Your goal: Your answer must be the exact lines from the one holding "[0:00.40-0:00.60]" through the end of the entries, with no pictures.

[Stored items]
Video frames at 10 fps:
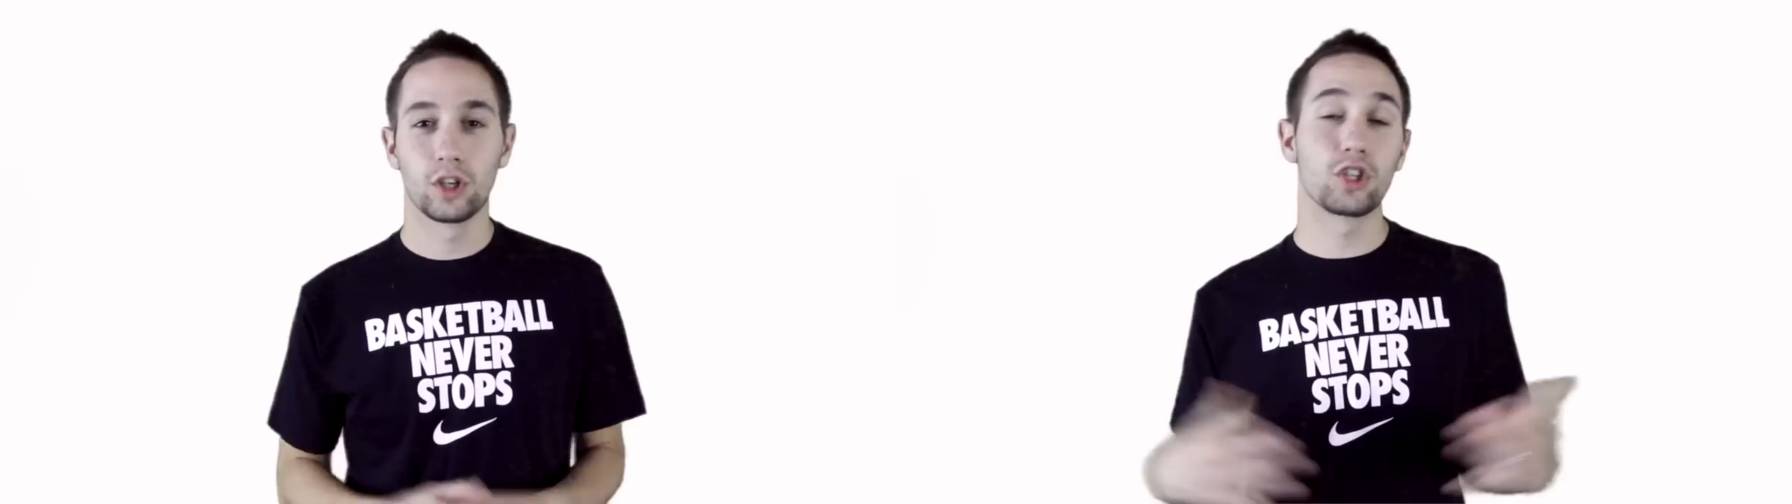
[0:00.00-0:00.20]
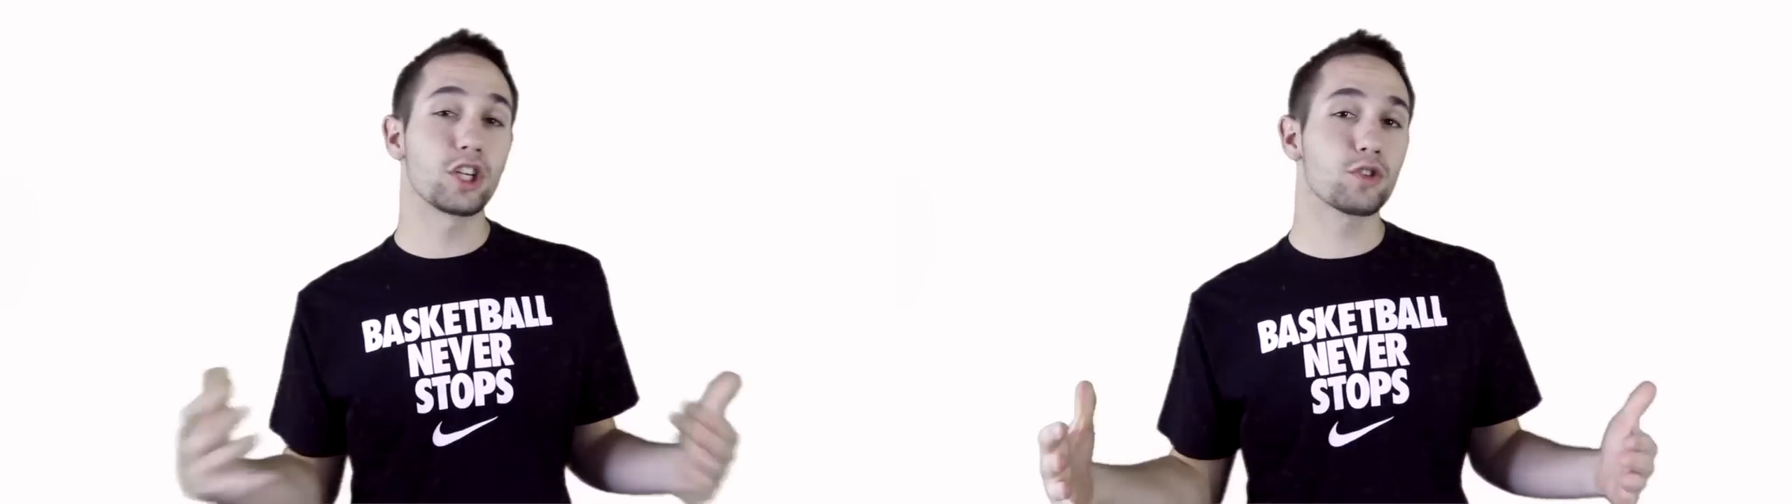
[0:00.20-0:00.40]

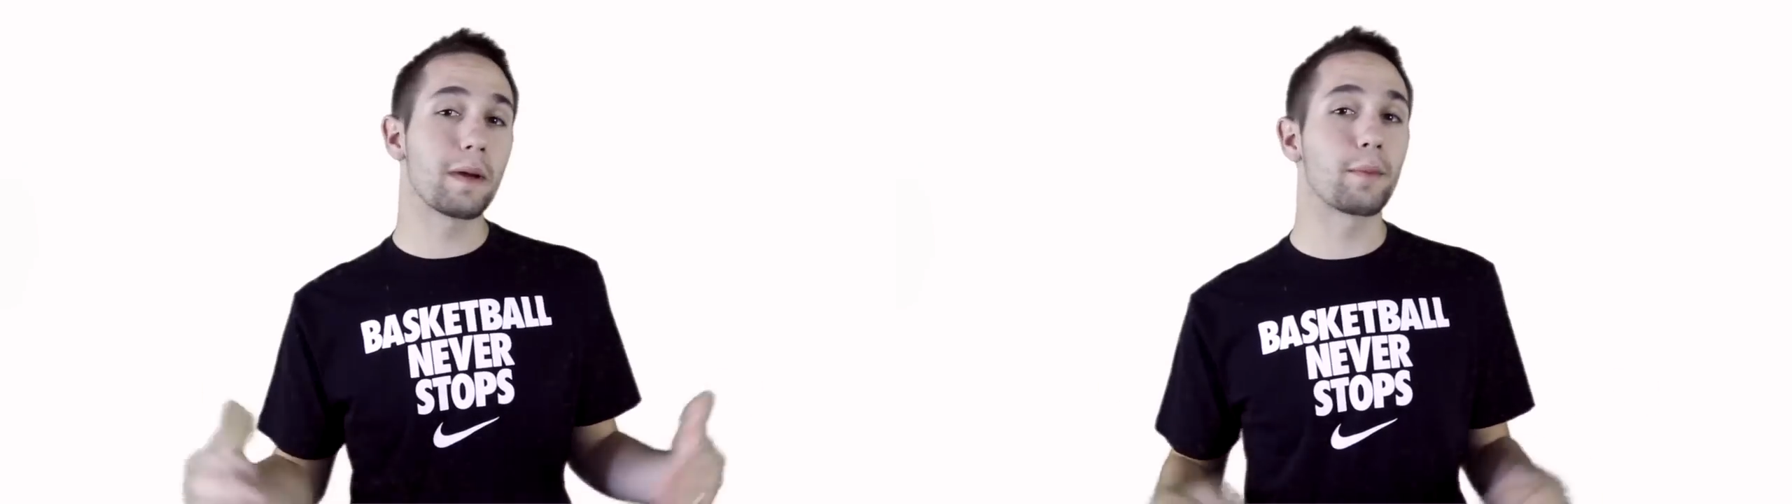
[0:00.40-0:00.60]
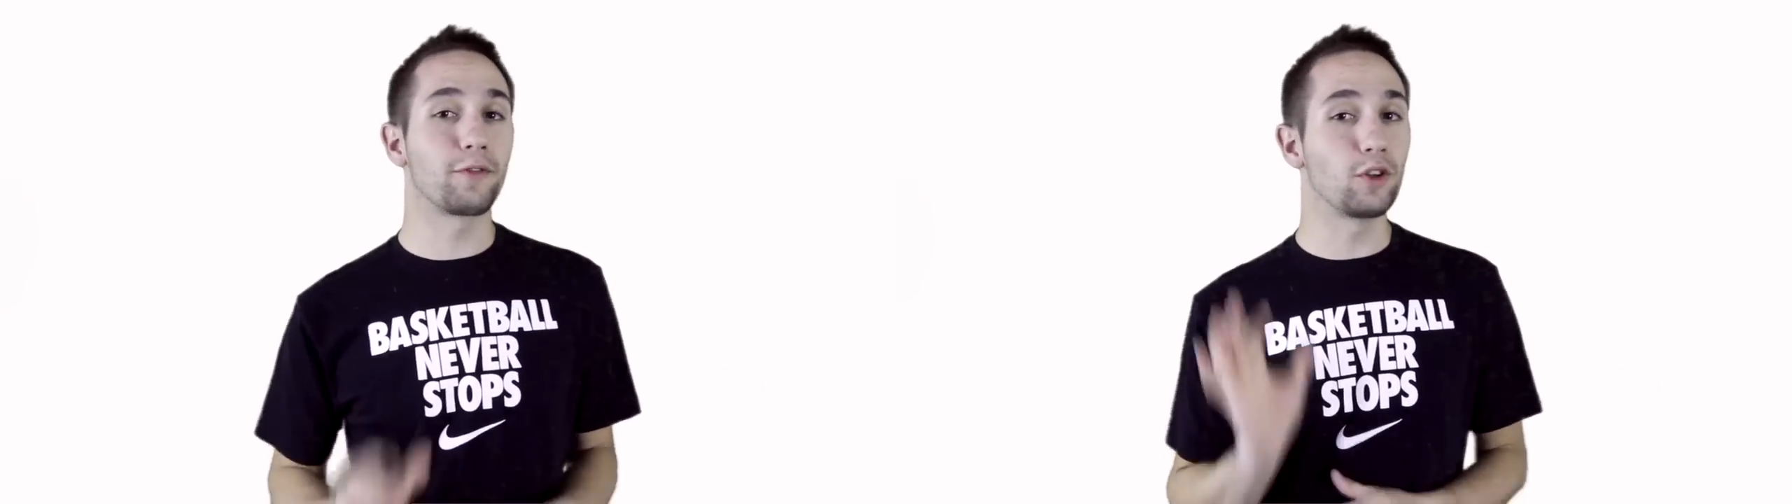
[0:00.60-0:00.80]
So just
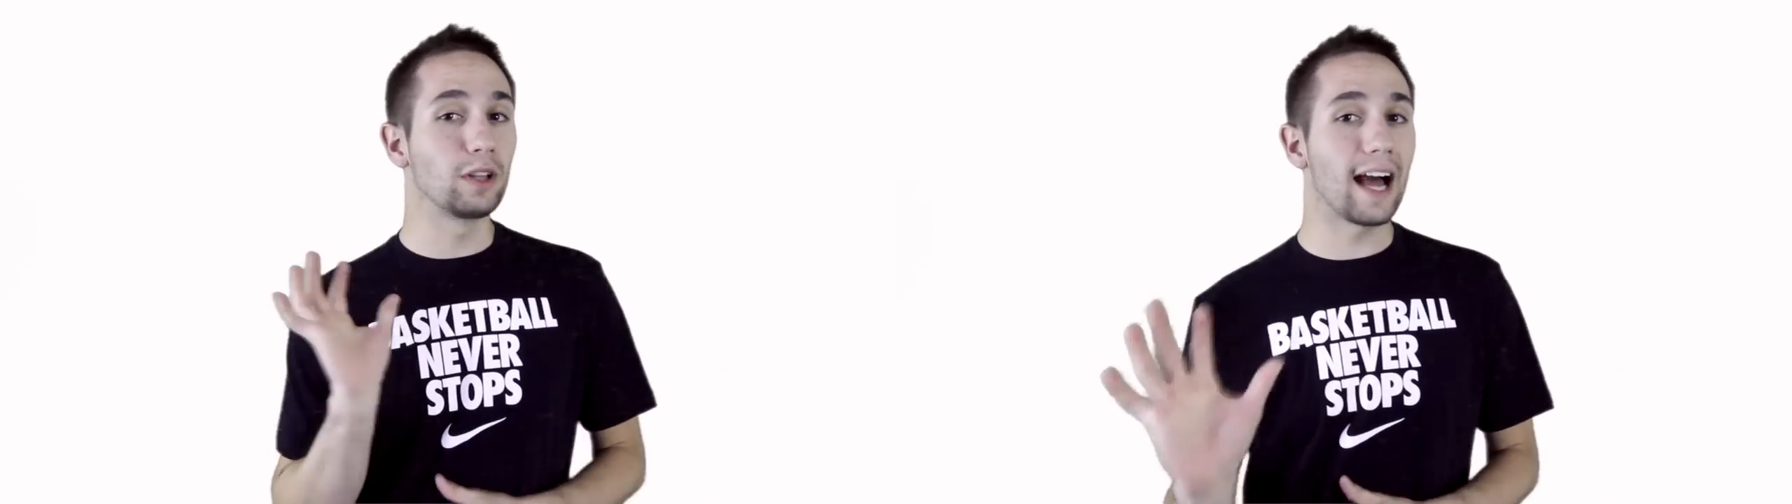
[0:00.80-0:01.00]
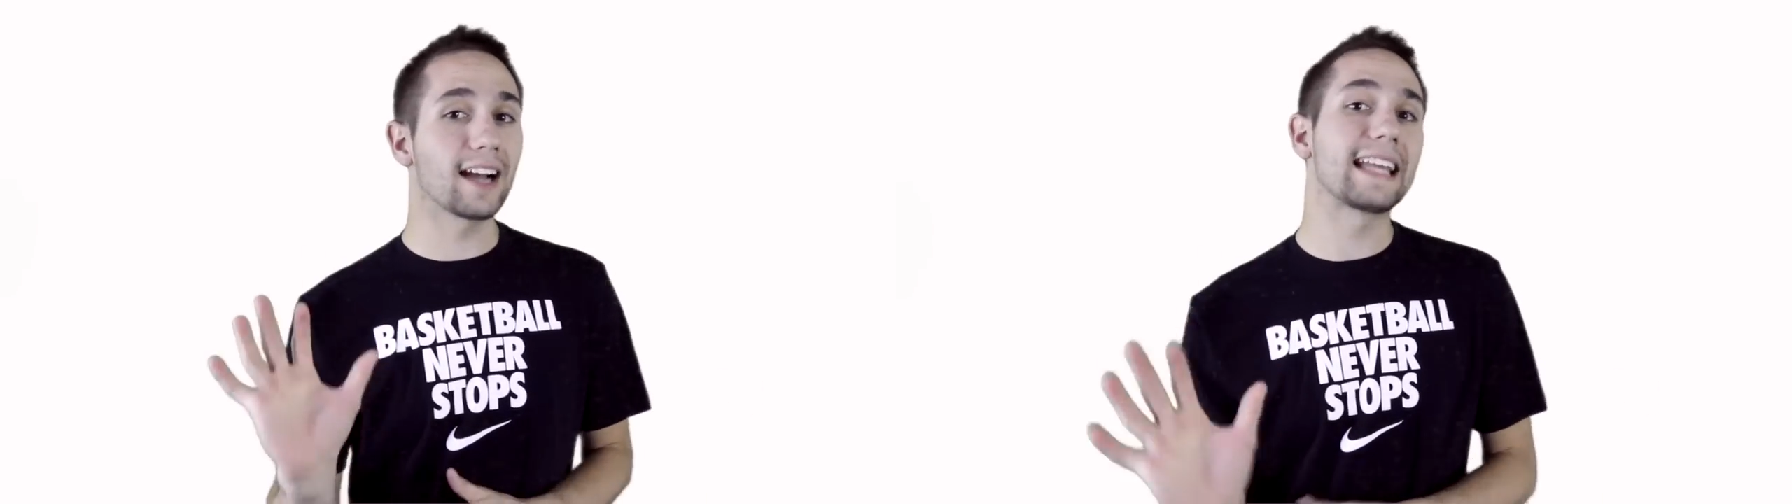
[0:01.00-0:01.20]
remember, if you
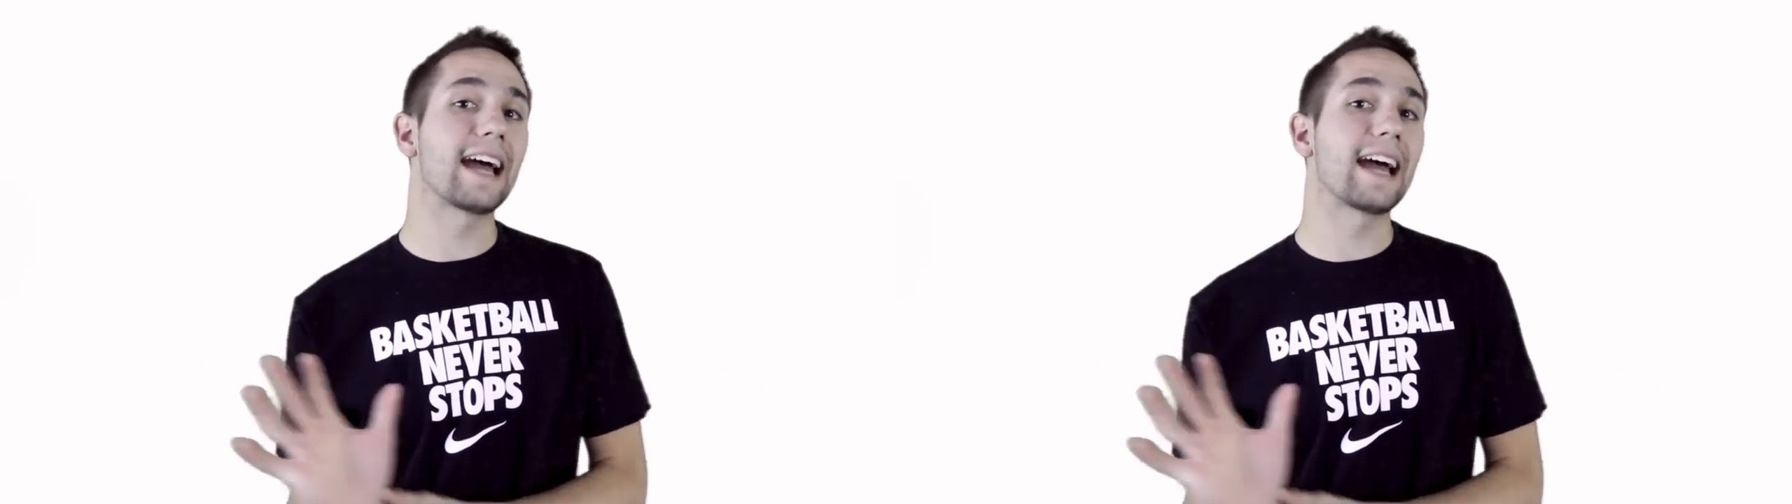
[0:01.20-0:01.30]
lock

Written response:
[0:00.40-0:00.60]
[0:00.60-0:00.80]
So just
[0:00.80-0:01.00]
[0:01.00-0:01.20]
remember, if you
[0:01.20-0:01.30]
lock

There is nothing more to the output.